We could hear several boaters on the VHF discussing their fishing plans and fog conditions. Even though the sky began to turn from fuzzy black to grey the fog continued, unabated, in our face. We were cruising about 4.5 knots through the water but making about 5.8 over the ground thanks to the favorable ebb current. Our sail plan met our planned waypoint track and CG navigation markers giving us all a good feeling helping to boost our navigation confidence.
We rounded Possession Point about 0700 while observing the first towing tug on AIS heading northwest approaching from our stern. Seeing it moving at about eight knots made it a priority to watch. As the fog began to lift visibility improved allowing us to increase speed to 2300 RPMs to make up time following the ebb along the southern coast of Whidbey Island. Near Useless Bay the sun finally appeared through the clouds and visibility increased from 200 yards to five miles. We basked in the morning sun warming our backs. The autopilot was a great crew. It maintained course spot on, easily handling the minor tidal currents that tried to push Hadley onto a different heading. Time for breakfast a cup of morning joe and some oatmeal to recharge my spirits.
When approaching Double Bluff there was a Kodak moment of seals sunning on the green channel buoy. At 0746, outside the Coast Guard controlled shipping lanes, the sun invited a promise of cruising Puget Sound’s marvelous venue. Sitting on the port side of the cockpit it was easy to chat about our progress with Mahalo. Sun, breakfast and cruising it doesn’t get much better. I stood, stretched, and scanned the course ahead. Out about a mile the fog was hanging low trying to obscure out progress to Roche Harbor.
I hailed Mahalo, to warn of the fog ahead and to keep a port watch while I watch to starboard. Within a few minutes we were again socked in to 50 yards visibility and back to our routine. Checking the AIS no targets in our one half nautical mile alarm circle. As I sat down I saw ahead in the fog four bright lights coming at me. Looked like the high beams on a car, four beady eyes heading for my starboard mid-ships. I had a very bad feeling. Immediately I flipped off the autopilot, turned hard over to port and advance the throttle to maximum power. I shouted fishing boat as the blurry shape took form, coming fast. I grabbed my air horn delivering five quick blasts to warn of an impeding collision. The fishing boat continued to slice through the water at high speed out of the fog towards me and Hadley. I blasted the air horn again, then suddenly the fishing boat swerved towards me, not away. We're going to hit! I again blasted the horn, grabbed the binnacle guard to brace for impending impact, then at the last second the fishing boat veered away, but too late. The fishing boat slammed into my starboard quarter about six feet from the stern.

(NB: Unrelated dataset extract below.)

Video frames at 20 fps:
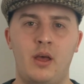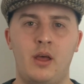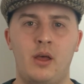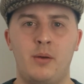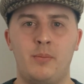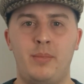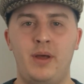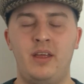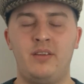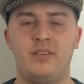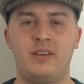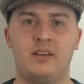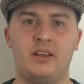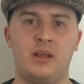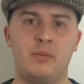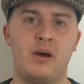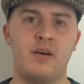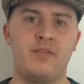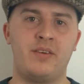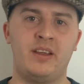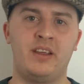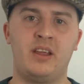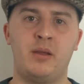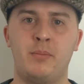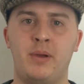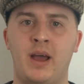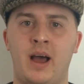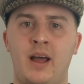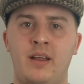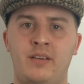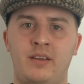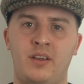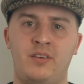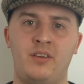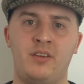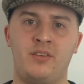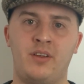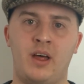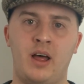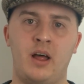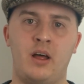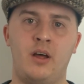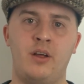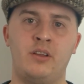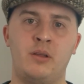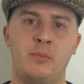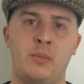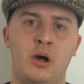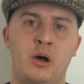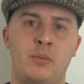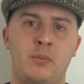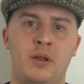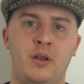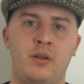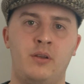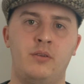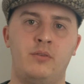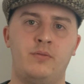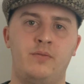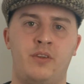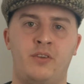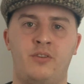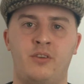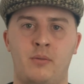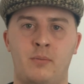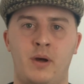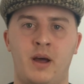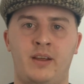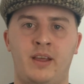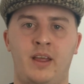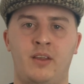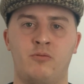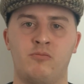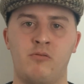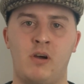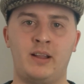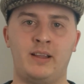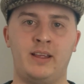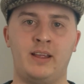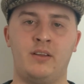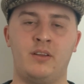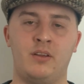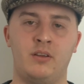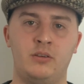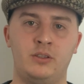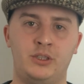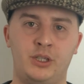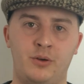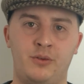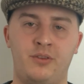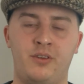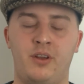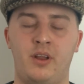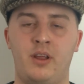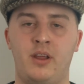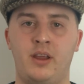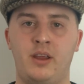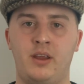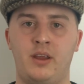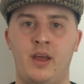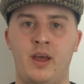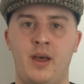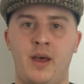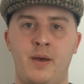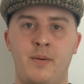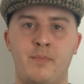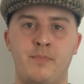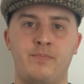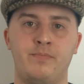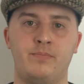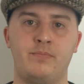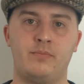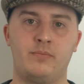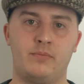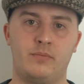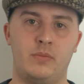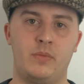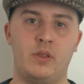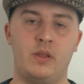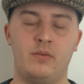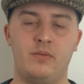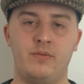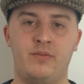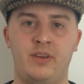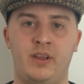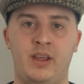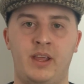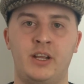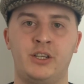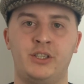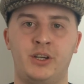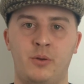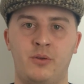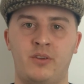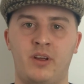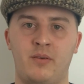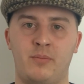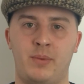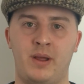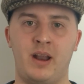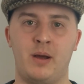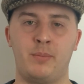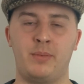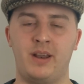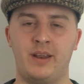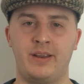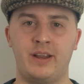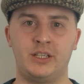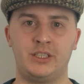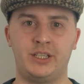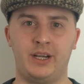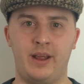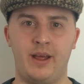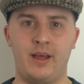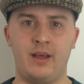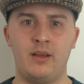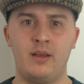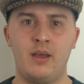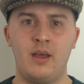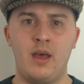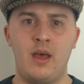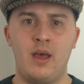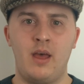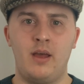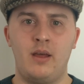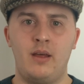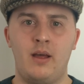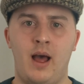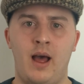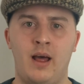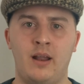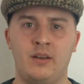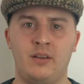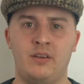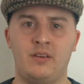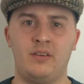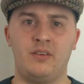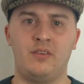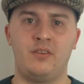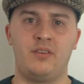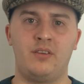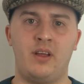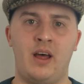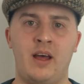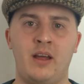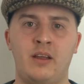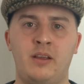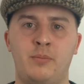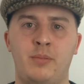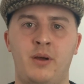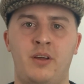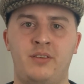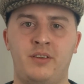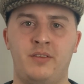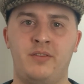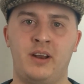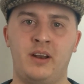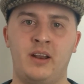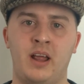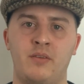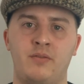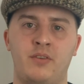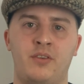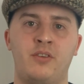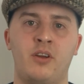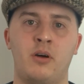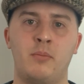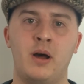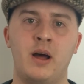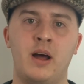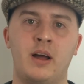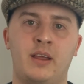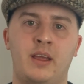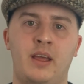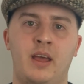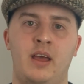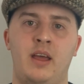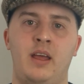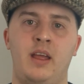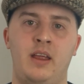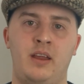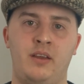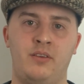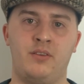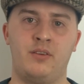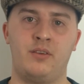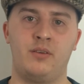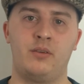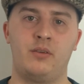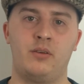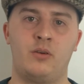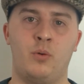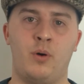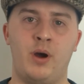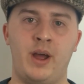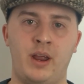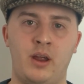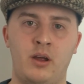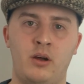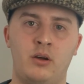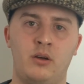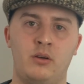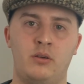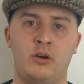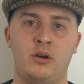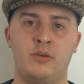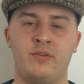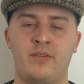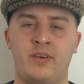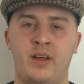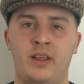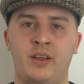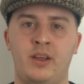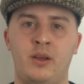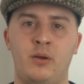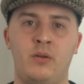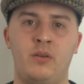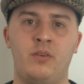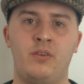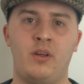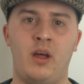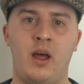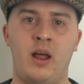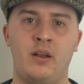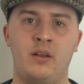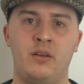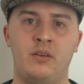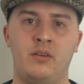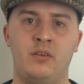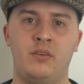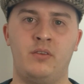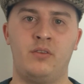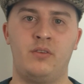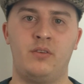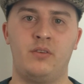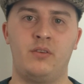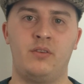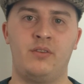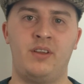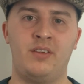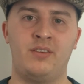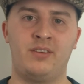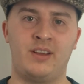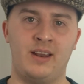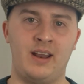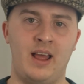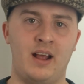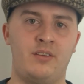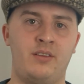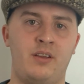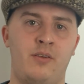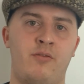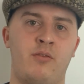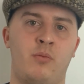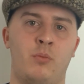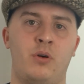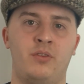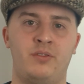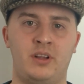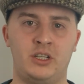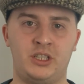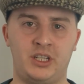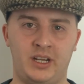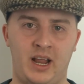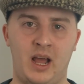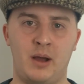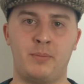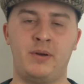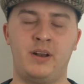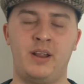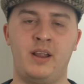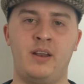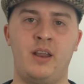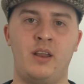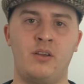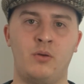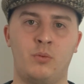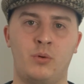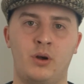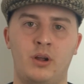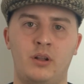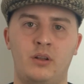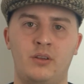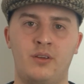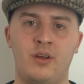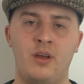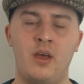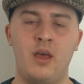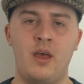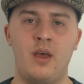Basically, my thinking behind this is that at the moment the stock market has rallied due to the issues that have been happening this year, and I personally think that the stock market is quite overvalued and disconnected from what's actually happening in the world.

The impact threw me towards the port side hitting the wheel and binnacle guard, bruising my right arm and middle back. Immediately I got to my feet shut down the engine then sat down in the cockpit to regain my composure. The fishing boat continued on for about another 35 to 50 yards. His excessive speed and glancing blow made it difficult for him to stop. Mahalo circled back to the fishing boat while taking photos of the fishing boat. The skipper asked if he had hit Mahalo, Les said no, you hit the boat behind you. The skipper pulled his boat up along side and we exchanged information. Driver’s licenses, boat registration number. The crew were not responsive to my questions while their skipper looked for his Driver’s license, one of them volunteered they were trying to get to the shrimp fishing grounds. The skipper was from Port Townsend and said he had gone near Whidbey Island to avoid the commercial traffic.
We separated and I examined my boats damage. The hull looked sound, it was still seaworthy. No leaks but some damage to the rub rail and fiberglass on the starboard quarter above the waterline. The aluminum trim on the stern was ripped away and hanging in the air, but all looked ok. Mahalo came by. We discussed the situation and I said let’s continue to Roche Harbor.

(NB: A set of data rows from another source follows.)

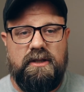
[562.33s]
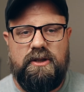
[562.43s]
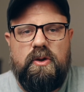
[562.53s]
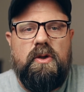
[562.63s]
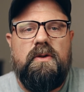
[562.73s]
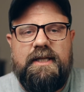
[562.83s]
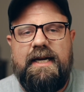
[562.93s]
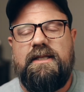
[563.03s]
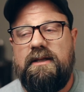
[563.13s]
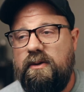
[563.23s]
So Google
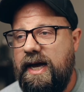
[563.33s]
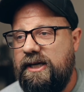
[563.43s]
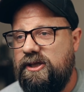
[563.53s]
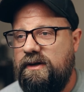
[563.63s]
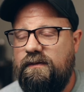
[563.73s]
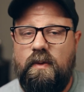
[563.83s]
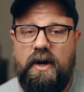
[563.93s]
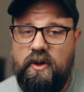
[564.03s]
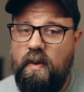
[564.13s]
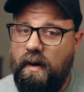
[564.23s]
takes the location of
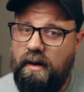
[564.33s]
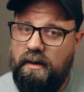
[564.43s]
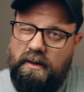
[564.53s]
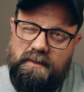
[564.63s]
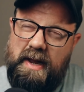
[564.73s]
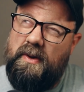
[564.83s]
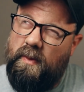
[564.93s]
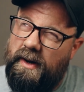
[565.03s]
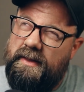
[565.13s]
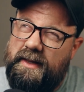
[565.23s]
where you are, or maybe
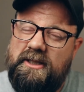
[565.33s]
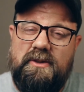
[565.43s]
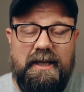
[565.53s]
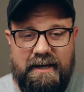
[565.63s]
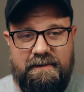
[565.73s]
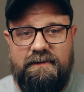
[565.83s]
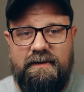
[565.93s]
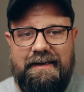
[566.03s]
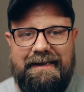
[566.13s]
where it thinks you live,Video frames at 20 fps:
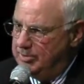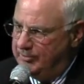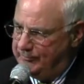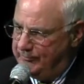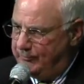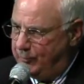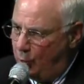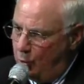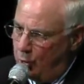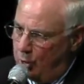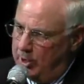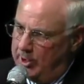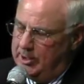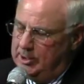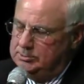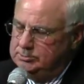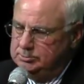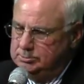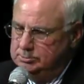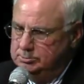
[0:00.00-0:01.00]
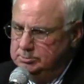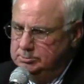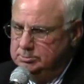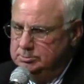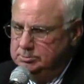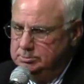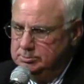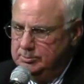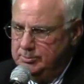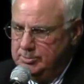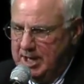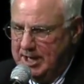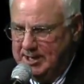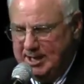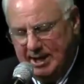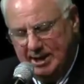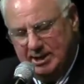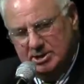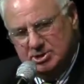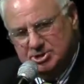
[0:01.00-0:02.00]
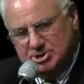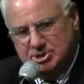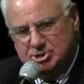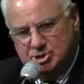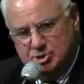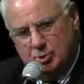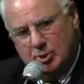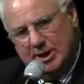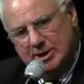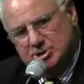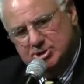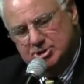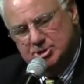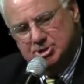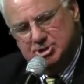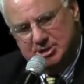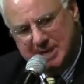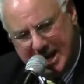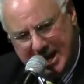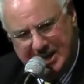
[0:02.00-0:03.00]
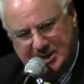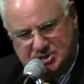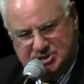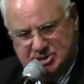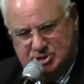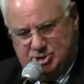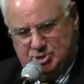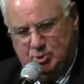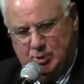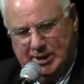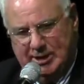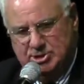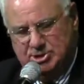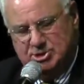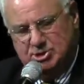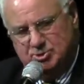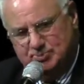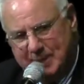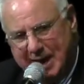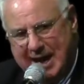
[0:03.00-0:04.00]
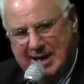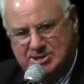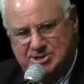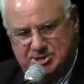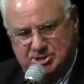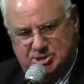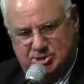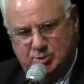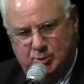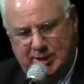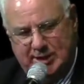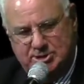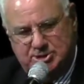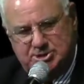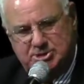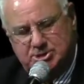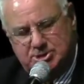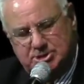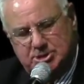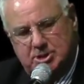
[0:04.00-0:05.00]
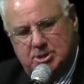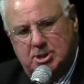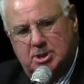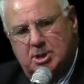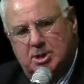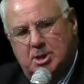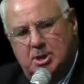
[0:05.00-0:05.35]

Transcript: before they get in situations, gang situations, bad situations.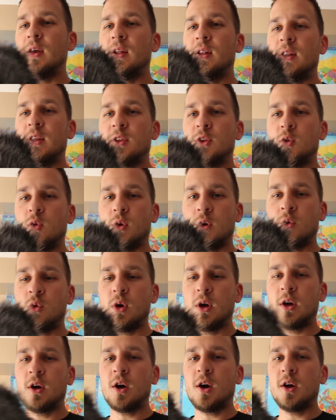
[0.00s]
Let's do a
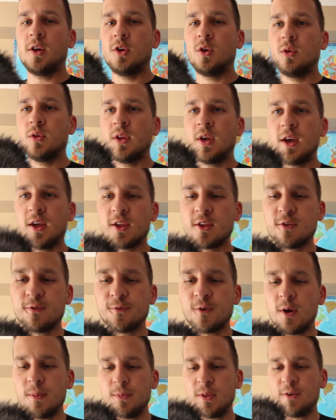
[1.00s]
quick audio test
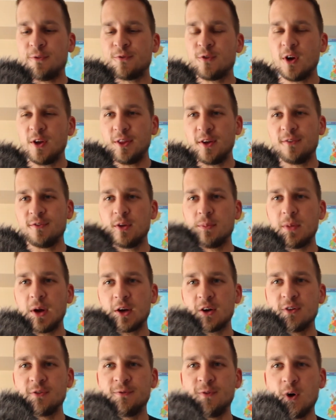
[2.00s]
from the front of the
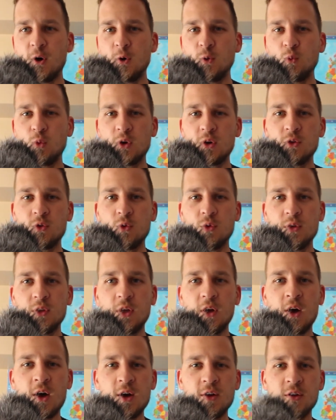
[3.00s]
microphone. We're doing
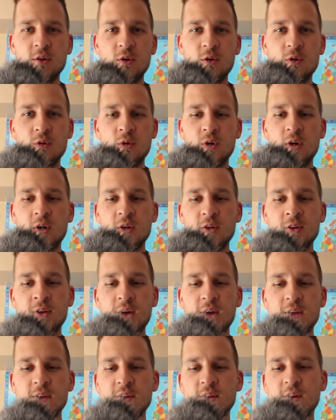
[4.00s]
the audio
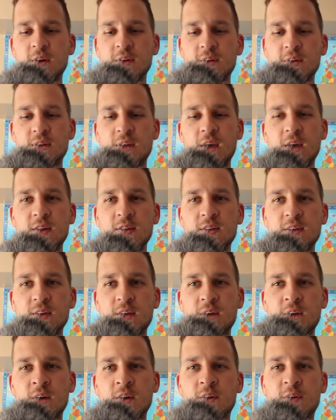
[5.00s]
test on the
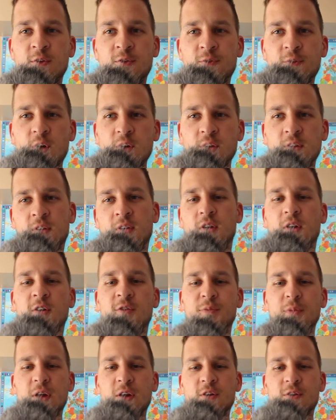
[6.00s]
Deity front
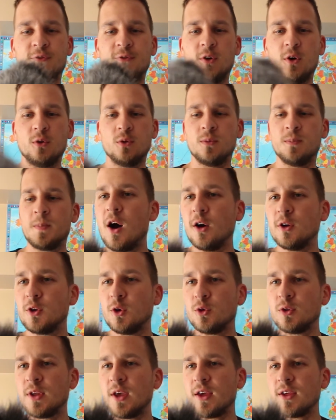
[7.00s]
of microphone,
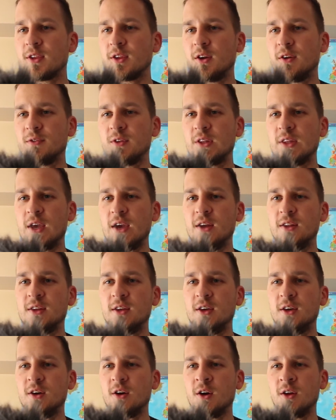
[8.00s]
audio test of the
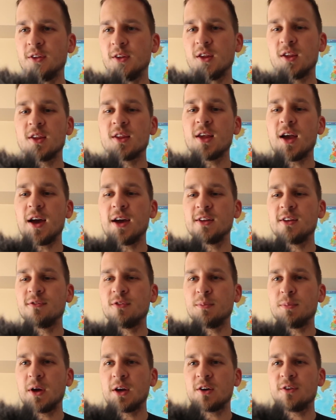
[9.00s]
Deity on the side of
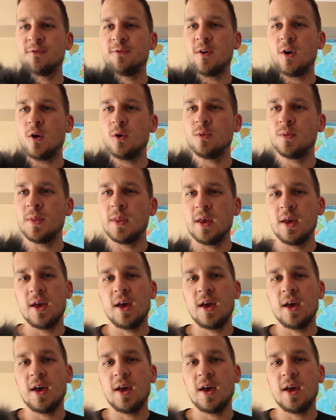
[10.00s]
the microphone,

When we arrived at Roche Harbor, I met with the local Border Patrol. After discussing the event, the Agent recommended I call the Coast Guard 13th District Investigative Office. The Petty Officer on watch asked that I submit an incident report to their office.
Tuesday morning the 9th I got a message back that they considered it a local issue. This incident needs to be reported to the State using the State Boating Accident Form. Reports must be submitted to the law enforcement agency that has jurisdiction where the accident occurred. If you are not sure what agency has the authority, contact the Washington State Boating Program by email or call 360-902-8555.
TAKE PHOTOS of everything and person. Cell phone cameras are great. Having a friend and sailing partner wingman, PRICELESS!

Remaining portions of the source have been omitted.